De repente, recordé las advertencias.
Los viejos textos enterrados bajo ruinas de templos, medio quemados y descartados por los generales modernos.
Los que hablaban de El Wyrm, una criatura confinada bajo la cordillera Aelwin mucho antes de que cualquiera de nuestros imperios surgiera.
Pensamos que eran mitos.
Folklore para asustar a los niños.
Pero ningún cuento infantil podría hacer temblar la tierra como un latido.
—¿Qué hemos despertado?
—susurré, con el corazón acelerado.
Miré hacia la fortaleza nuevamente, pero esta vez, no como un comandante.
Como un hombre que podría haber cometido un error catastrófico.
La magia que usamos para abrir las puertas, la antigua reliquia que Kira había sacado de contrabando de las Bóvedas de Arastin, nunca debió ser perturbada.
La usamos imprudentemente, desesperados por obtener ventaja.
Solo pensábamos en destruir muros…
no en lo que yacía bajo ellos.
Un rugido resonó desde las profundidades de la montaña, tan profundo, tan vasto, que silenció incluso al viento.
Me tambaleé, con las manos apoyadas contra una roca, el sudor perlando mi frente a pesar del frío.
Ralor volvió corriendo por la cresta, pánico en sus ojos.
—¡Comandante!
Algo está sucediendo en el valle, hay movimiento bajo la roca.
Como un río, no, una vena, brillando con luz roja.
Creemos que es,
—El Wyrm —lo interrumpí.
Mi voz era áspera.
Él parpadeó.
—No creerá realmente esas historias…
—Ahora sí.
Ambos nos volvimos hacia el borde de la cresta.
La luz de la que hablaba era visible incluso desde aquí, un resplandor rojo pulsante, filtrándose a través de las grietas de la tierra como magma, retorciéndose y enroscándose hacia los cielos.
El suelo se partía en líneas dentadas por todo el valle, desgarrando viejos caminos y tumbas recientes por igual.

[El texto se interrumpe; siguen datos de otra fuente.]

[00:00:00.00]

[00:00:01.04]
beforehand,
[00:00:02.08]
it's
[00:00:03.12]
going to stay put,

—Está despierto —murmuré—.
Y lo alimentamos con sangre.
Ralor parecía querer huir, ¿pero adónde?
Las montañas no ofrecían refugio.
¿La fortaleza?
Obliterada.
Y cualquier cosa que durmiera bajo la piedra no era algo contra lo que pudiéramos luchar con acero o estrategia.
Alcancé mi espada por costumbre, pero lo sabía, esta no era una guerra para la que estuviéramos preparados.
—Kira…
—respiré, escudriñando el valle con los ojos—.
Más te vale estar viva.
Podríamos necesitar a todos los demonios disponibles.

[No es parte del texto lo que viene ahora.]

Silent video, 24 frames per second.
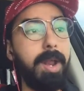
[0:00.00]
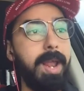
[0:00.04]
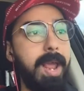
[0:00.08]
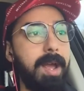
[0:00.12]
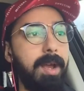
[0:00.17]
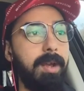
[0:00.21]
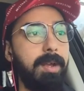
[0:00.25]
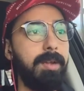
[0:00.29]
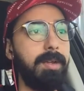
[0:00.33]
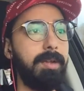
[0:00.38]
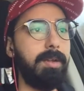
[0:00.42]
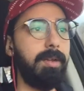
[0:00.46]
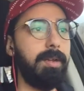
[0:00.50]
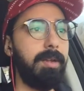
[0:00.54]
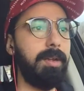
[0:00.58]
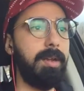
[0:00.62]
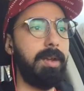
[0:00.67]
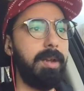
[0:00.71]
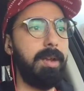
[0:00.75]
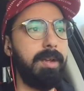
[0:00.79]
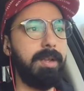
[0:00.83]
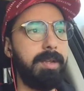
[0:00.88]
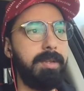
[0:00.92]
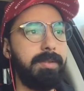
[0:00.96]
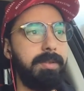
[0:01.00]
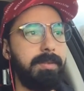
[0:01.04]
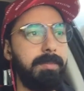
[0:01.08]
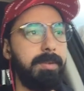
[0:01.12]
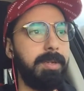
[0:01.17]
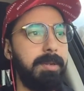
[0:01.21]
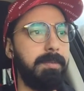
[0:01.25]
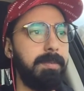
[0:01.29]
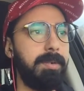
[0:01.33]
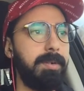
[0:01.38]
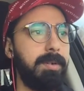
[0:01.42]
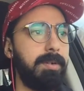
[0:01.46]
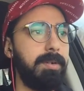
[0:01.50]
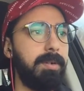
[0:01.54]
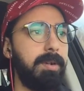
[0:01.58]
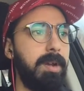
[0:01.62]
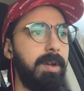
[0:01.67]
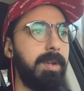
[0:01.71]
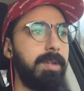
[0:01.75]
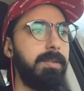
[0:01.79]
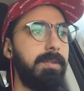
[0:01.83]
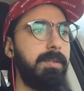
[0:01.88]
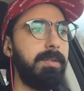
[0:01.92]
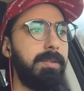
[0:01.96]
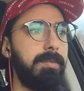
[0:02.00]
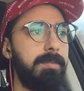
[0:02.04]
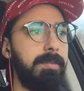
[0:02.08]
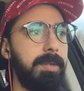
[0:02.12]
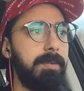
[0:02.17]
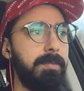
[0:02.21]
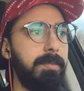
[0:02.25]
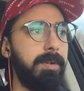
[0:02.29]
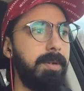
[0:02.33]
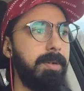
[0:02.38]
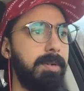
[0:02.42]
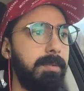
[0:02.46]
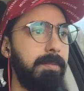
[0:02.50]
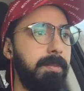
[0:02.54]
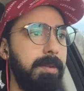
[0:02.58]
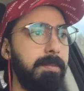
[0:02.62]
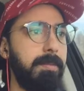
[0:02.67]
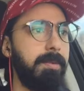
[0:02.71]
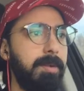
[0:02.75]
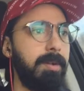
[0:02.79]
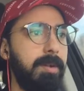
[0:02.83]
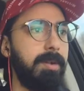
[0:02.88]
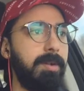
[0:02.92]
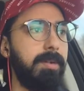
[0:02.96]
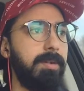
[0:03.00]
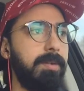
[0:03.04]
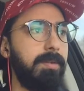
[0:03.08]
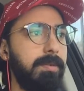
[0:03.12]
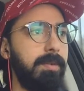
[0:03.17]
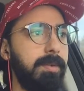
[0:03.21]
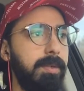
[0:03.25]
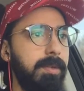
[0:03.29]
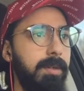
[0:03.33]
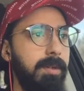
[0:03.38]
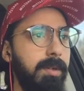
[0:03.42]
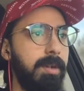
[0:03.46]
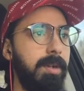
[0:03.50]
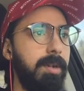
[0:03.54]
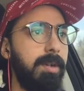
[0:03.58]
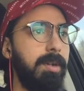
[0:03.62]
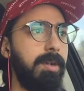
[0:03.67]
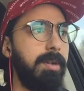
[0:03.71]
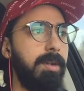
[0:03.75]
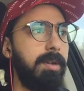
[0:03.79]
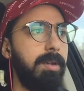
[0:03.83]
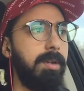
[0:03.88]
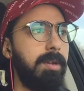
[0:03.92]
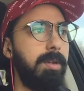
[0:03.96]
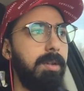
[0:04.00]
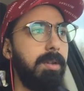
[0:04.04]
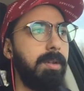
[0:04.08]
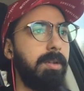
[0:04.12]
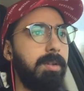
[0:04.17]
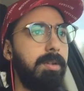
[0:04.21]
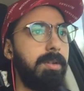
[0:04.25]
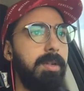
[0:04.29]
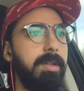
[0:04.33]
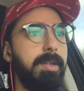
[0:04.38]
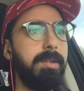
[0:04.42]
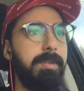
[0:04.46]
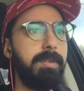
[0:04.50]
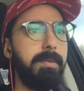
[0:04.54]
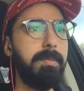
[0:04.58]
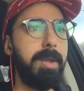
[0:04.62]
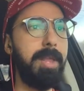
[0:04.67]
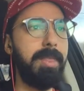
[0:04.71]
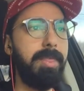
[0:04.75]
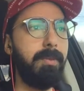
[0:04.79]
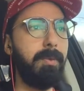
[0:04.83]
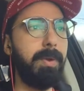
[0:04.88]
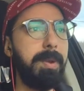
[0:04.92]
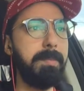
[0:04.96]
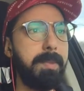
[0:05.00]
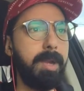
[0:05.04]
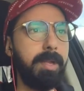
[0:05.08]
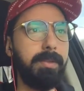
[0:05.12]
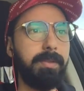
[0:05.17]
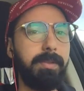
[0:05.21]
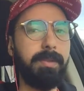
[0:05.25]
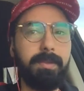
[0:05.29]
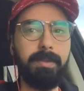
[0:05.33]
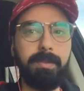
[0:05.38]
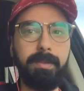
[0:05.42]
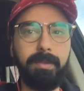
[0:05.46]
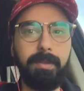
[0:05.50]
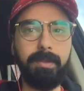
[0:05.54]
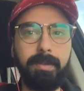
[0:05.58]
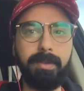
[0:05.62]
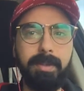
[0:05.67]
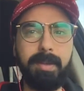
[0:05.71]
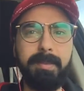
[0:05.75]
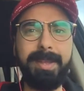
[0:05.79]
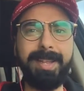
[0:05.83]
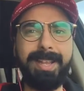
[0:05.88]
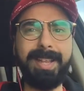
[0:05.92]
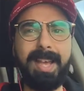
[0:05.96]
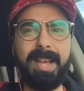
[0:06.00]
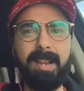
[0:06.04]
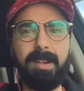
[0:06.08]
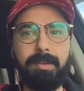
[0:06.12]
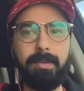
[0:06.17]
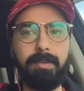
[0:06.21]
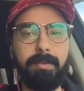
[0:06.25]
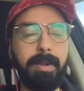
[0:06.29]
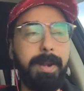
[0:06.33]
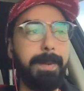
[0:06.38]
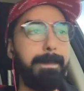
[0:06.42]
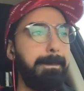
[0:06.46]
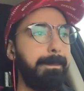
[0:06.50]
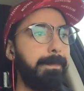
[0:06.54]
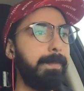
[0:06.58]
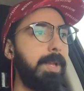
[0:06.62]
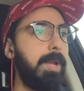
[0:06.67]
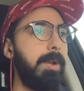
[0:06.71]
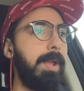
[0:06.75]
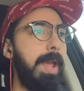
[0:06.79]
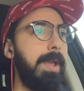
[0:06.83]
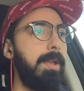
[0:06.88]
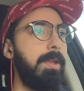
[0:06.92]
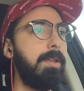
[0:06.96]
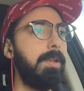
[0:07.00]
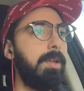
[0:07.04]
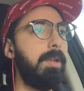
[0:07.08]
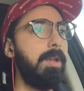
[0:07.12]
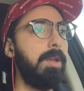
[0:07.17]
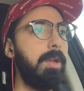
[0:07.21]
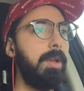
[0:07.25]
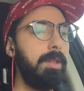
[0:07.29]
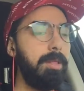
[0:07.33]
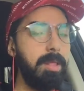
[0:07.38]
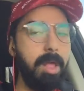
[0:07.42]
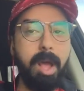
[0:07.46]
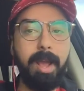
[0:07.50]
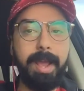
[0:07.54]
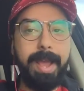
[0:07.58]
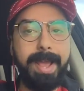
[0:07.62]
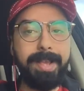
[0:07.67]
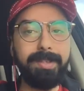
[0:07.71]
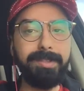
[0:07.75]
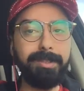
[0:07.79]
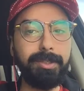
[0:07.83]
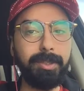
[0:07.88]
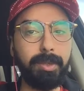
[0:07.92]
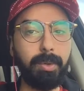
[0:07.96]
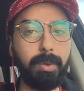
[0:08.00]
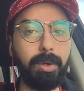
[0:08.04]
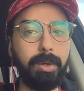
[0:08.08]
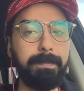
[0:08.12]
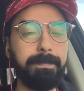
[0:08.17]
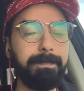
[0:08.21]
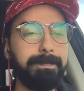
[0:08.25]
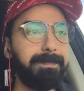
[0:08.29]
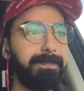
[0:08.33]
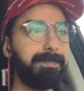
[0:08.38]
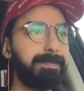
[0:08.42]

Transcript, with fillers: Oh yeah, uh, uh, August, September, August to September, September, October. So about three months, something like that, right? Okay, long ass tour.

Por primera vez desde que había enviado la señal para irrumpir en la fortaleza, lo sentí.
Duda.
No sobre la estrategia.
No sobre la guerra.
Sino sobre lo que había desatado para ganarla.
Vinimos aquí para derribar reinos.
En cambio, puede que hayamos despertado algo lo suficientemente antiguo como para recordar cuando los reinos eran polvo y los hombres eran gusanos.
Miré el guardapelo una última vez y lo guardé.
—Eira —susurré en la noche—.
Si estás viva…
sigue así.
La guerra nunca debió terminar de esta manera.
Porque el otro lado de la hoja no era solo sangre o traición.
Era oscuridad.
Y ahora, estaba llegando.
Había desatado algo que no debía, todo en nombre de la venganza.